§ **Required work**
For this exercise, restate word for word only the lines from the one containing "[0:09.00-0:09.90]" through the last line below. Pictures do not get copied.

[Dataset excerpts — start]

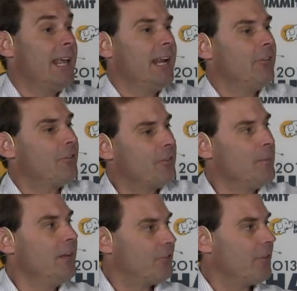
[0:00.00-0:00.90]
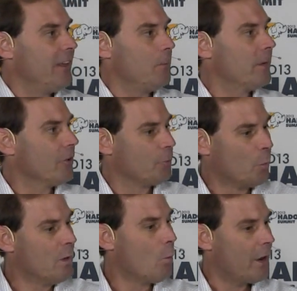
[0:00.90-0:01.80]
it's the means to the end, because
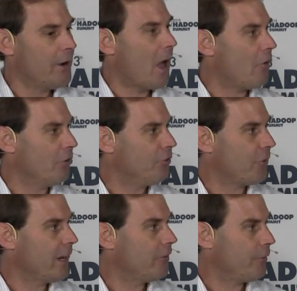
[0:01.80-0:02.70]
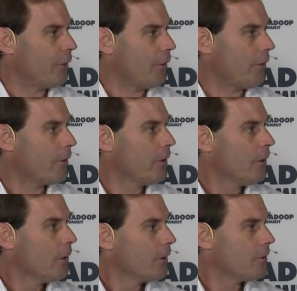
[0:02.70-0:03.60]
we want a knowledge transfer
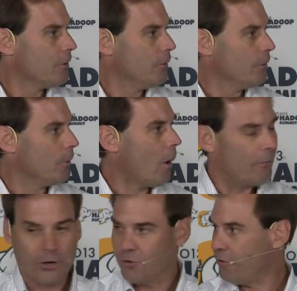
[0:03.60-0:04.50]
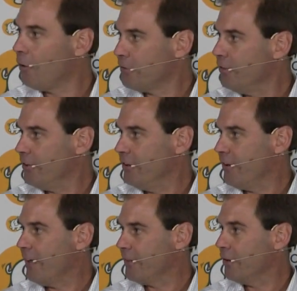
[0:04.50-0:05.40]
to the consultancies
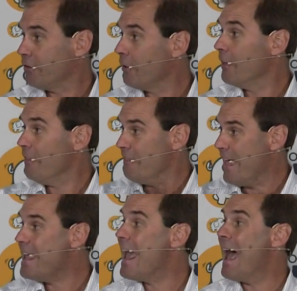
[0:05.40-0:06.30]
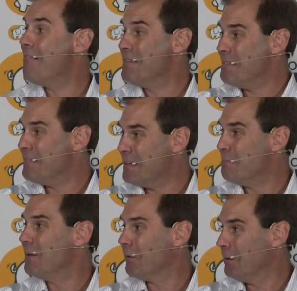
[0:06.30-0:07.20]
out there so that they had then the
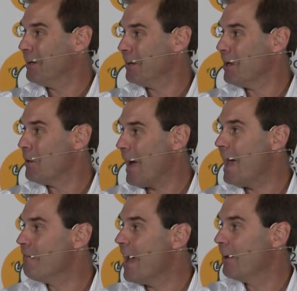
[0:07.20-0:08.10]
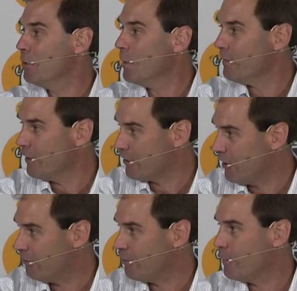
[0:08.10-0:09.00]
ability to go add value with their
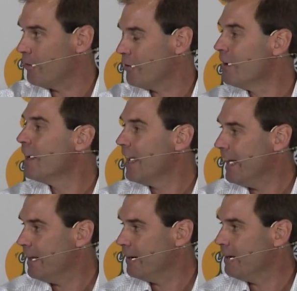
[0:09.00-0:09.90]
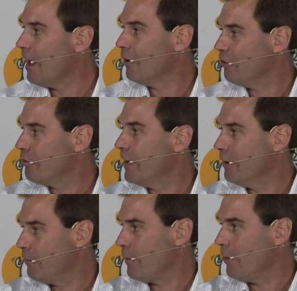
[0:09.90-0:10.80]
customers and the knowledge
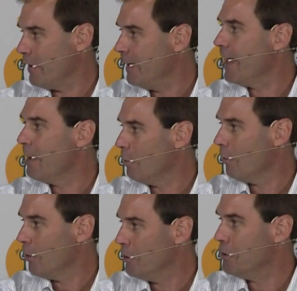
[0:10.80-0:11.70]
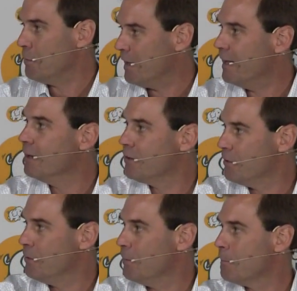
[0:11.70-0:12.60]
transfer and enable Hadoop
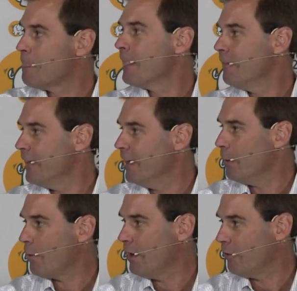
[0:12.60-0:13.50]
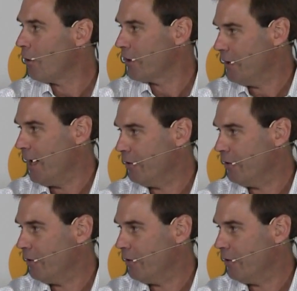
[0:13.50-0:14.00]
into the enterprise architecture.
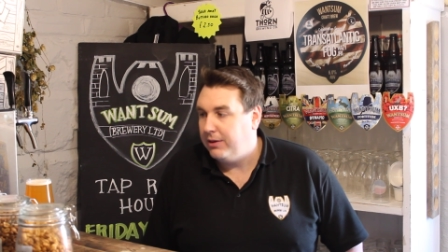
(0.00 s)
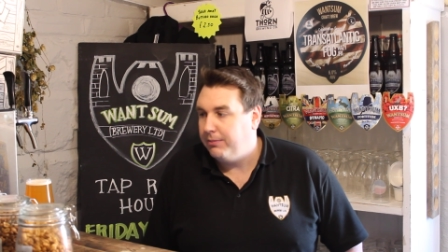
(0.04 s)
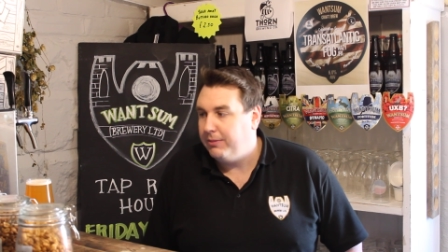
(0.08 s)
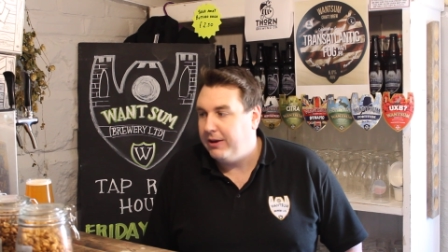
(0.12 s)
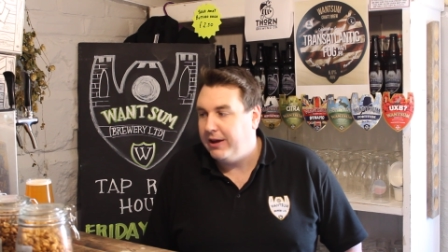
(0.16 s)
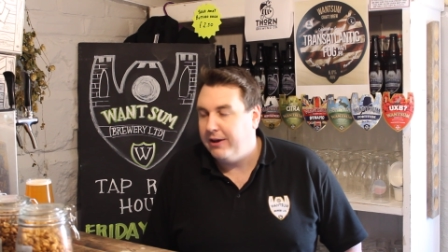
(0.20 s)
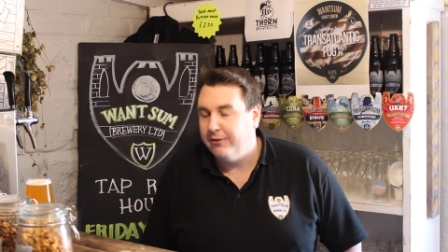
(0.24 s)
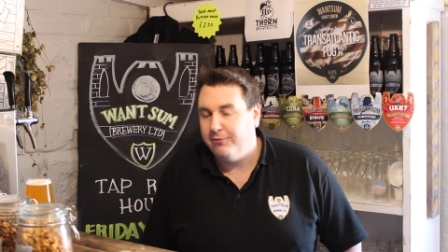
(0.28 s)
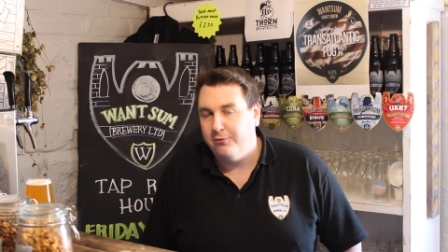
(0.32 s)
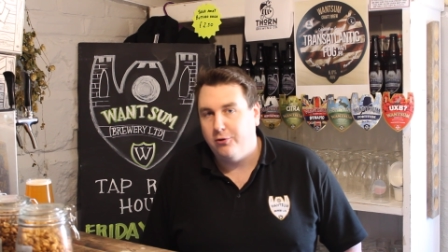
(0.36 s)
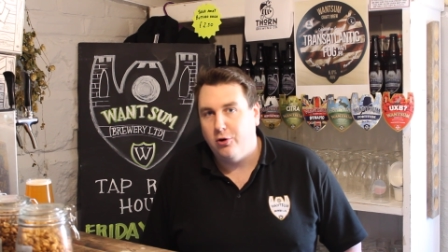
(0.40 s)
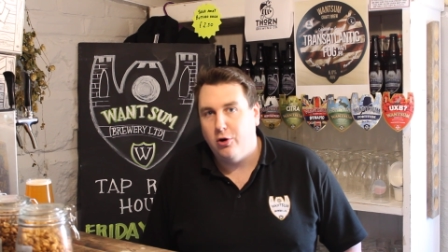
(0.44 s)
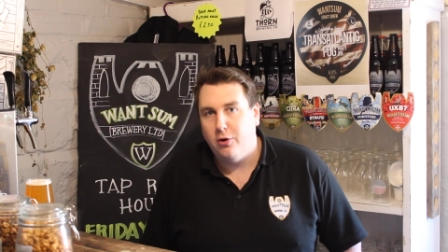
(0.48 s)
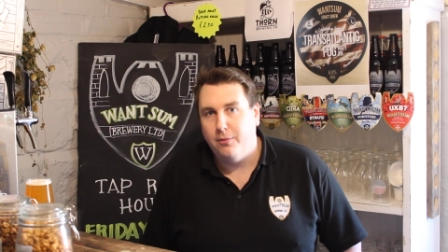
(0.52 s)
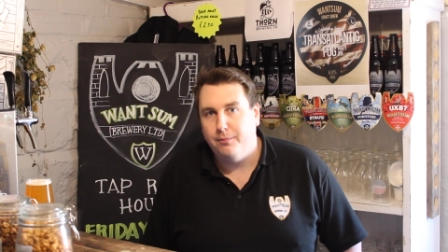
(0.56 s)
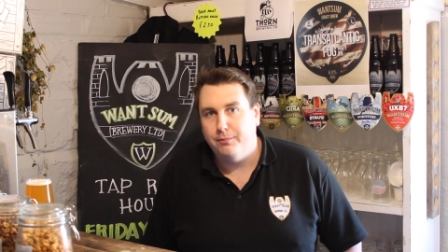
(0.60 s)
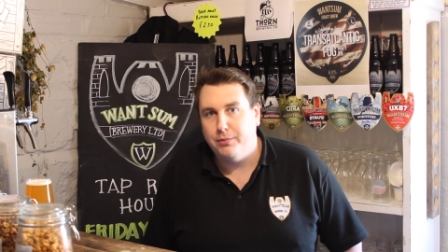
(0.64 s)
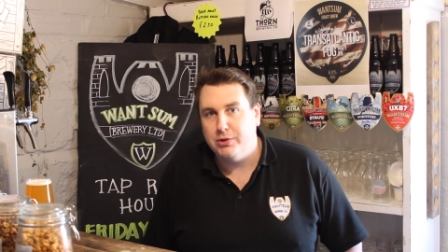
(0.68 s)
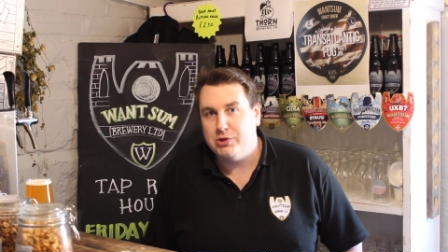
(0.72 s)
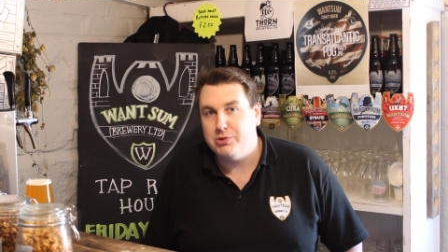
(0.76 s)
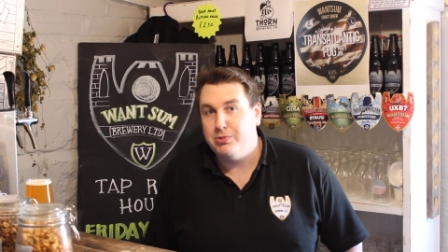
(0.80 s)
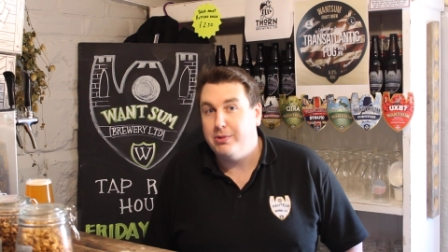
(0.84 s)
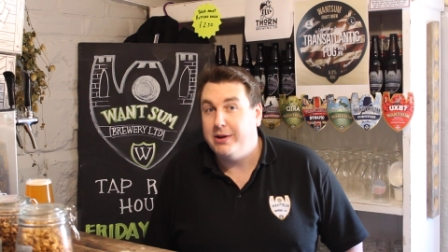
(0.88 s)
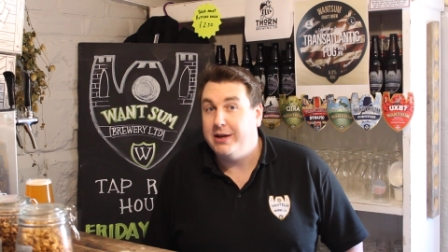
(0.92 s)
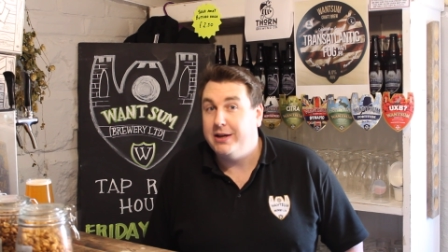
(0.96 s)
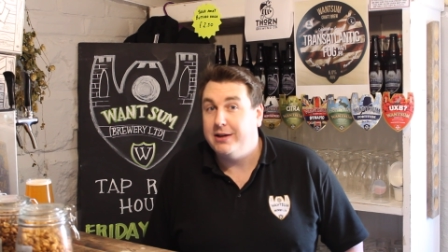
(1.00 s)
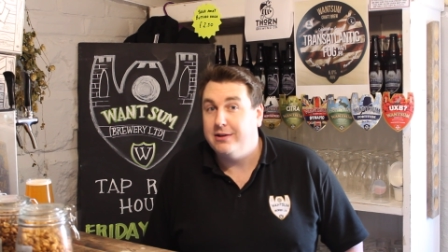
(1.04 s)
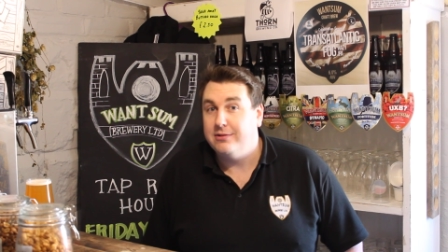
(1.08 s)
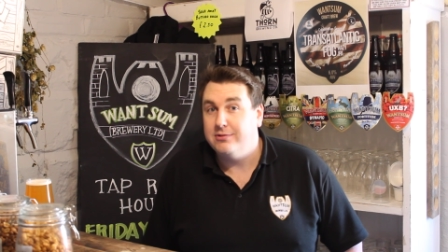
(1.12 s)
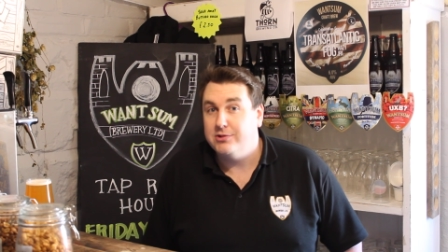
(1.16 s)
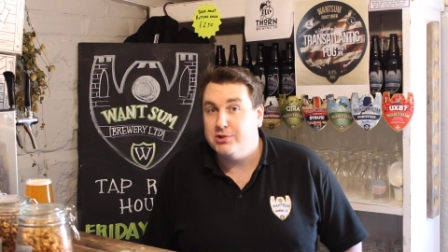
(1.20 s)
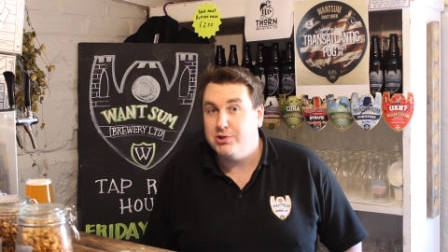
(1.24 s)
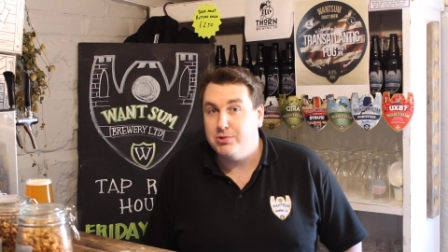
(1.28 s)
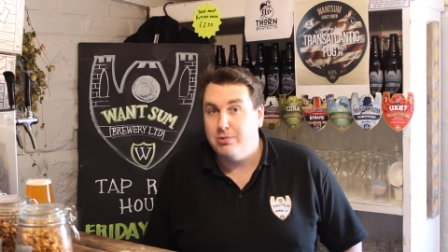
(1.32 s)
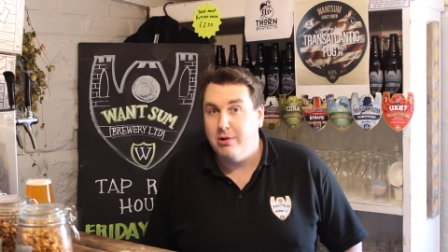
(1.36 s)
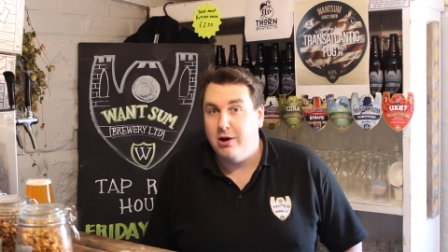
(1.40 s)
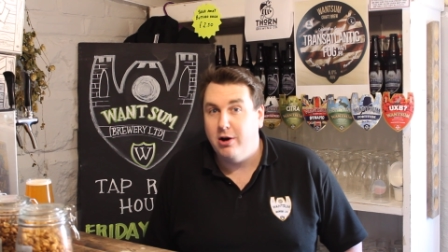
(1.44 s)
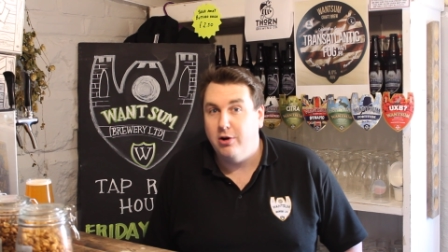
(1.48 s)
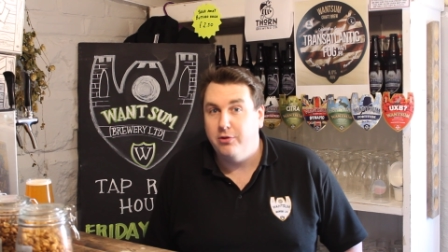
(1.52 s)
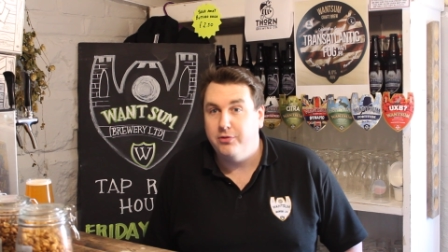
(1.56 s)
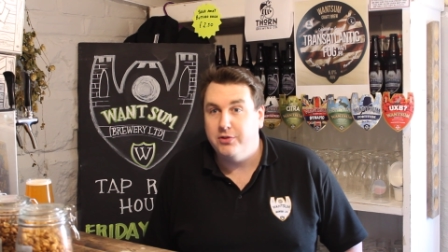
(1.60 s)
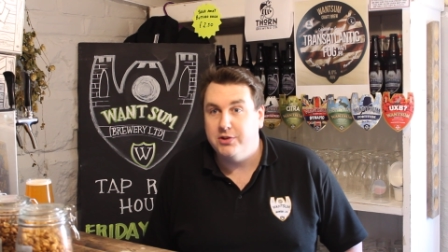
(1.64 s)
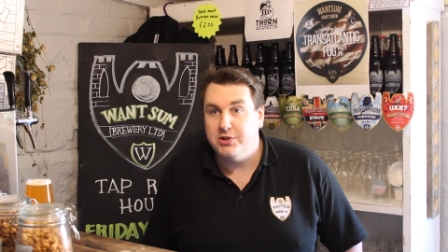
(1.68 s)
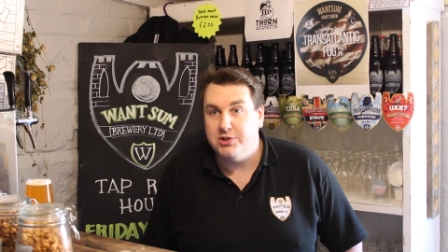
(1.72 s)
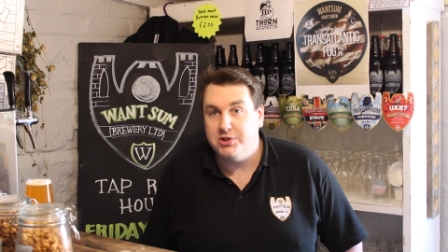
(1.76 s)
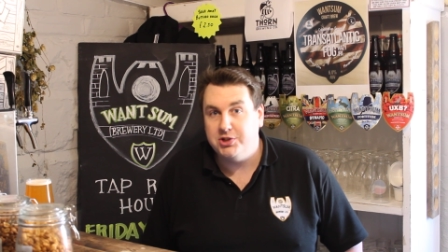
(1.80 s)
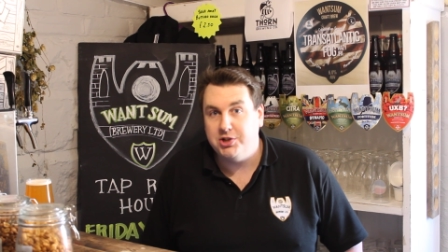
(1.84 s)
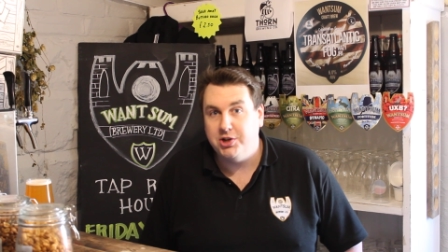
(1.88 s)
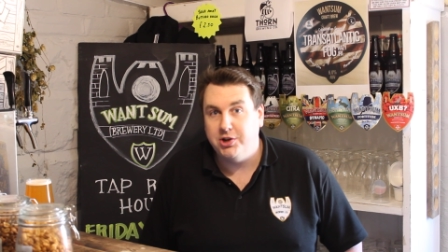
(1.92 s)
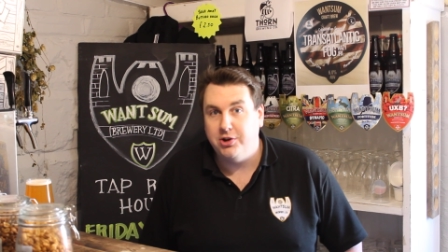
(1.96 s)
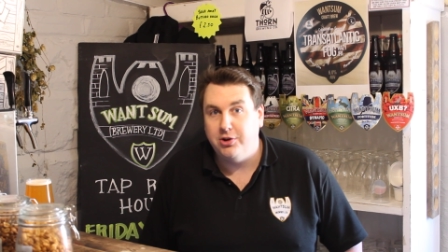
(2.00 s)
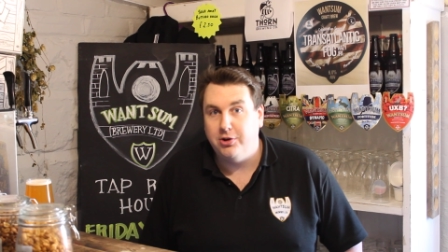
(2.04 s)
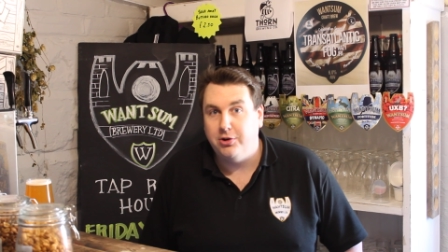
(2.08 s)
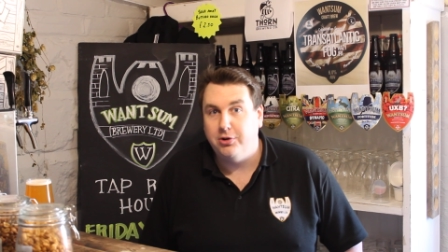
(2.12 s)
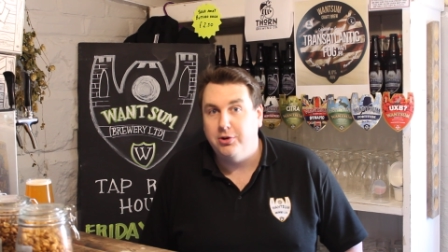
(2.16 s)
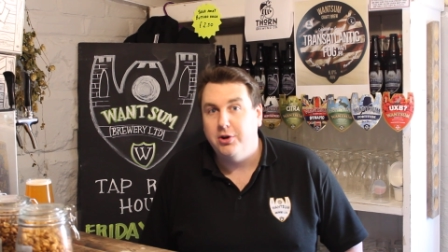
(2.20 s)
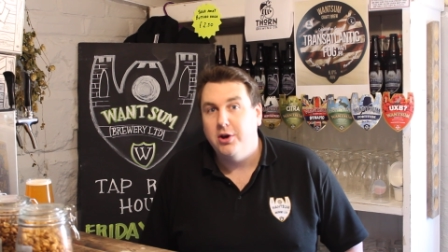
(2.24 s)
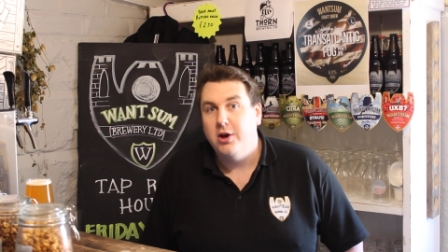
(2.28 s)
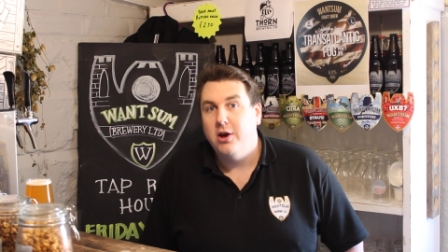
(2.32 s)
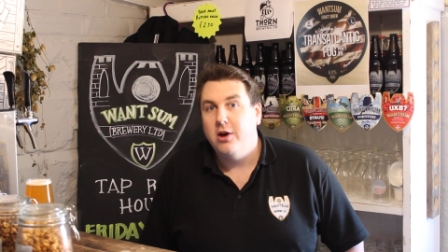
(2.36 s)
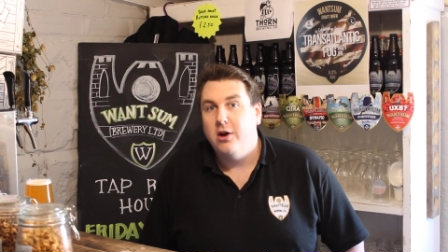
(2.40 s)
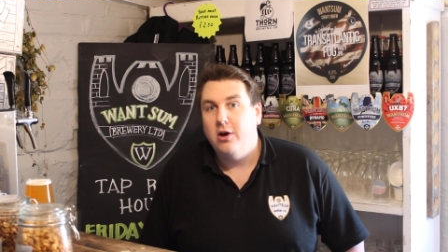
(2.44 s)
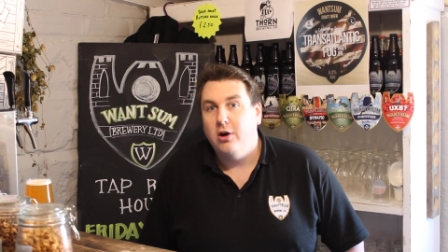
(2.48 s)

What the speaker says: the beer from between 12 and 2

[Dataset excerpts — finish]

§ **Solution**
[0:09.00-0:09.90]
[0:09.90-0:10.80]
customers and the knowledge
[0:10.80-0:11.70]
[0:11.70-0:12.60]
transfer and enable Hadoop
[0:12.60-0:13.50]
[0:13.50-0:14.00]
into the enterprise architecture.
(0.00 s)
(0.04 s)
(0.08 s)
(0.12 s)
(0.16 s)
(0.20 s)
(0.24 s)
(0.28 s)
(0.32 s)
(0.36 s)
(0.40 s)
(0.44 s)
(0.48 s)
(0.52 s)
(0.56 s)
(0.60 s)
(0.64 s)
(0.68 s)
(0.72 s)
(0.76 s)
(0.80 s)
(0.84 s)
(0.88 s)
(0.92 s)
(0.96 s)
(1.00 s)
(1.04 s)
(1.08 s)
(1.12 s)
(1.16 s)
(1.20 s)
(1.24 s)
(1.28 s)
(1.32 s)
(1.36 s)
(1.40 s)
(1.44 s)
(1.48 s)
(1.52 s)
(1.56 s)
(1.60 s)
(1.64 s)
(1.68 s)
(1.72 s)
(1.76 s)
(1.80 s)
(1.84 s)
(1.88 s)
(1.92 s)
(1.96 s)
(2.00 s)
(2.04 s)
(2.08 s)
(2.12 s)
(2.16 s)
(2.20 s)
(2.24 s)
(2.28 s)
(2.32 s)
(2.36 s)
(2.40 s)
(2.44 s)
(2.48 s)

What the speaker says: the beer from between 12 and 2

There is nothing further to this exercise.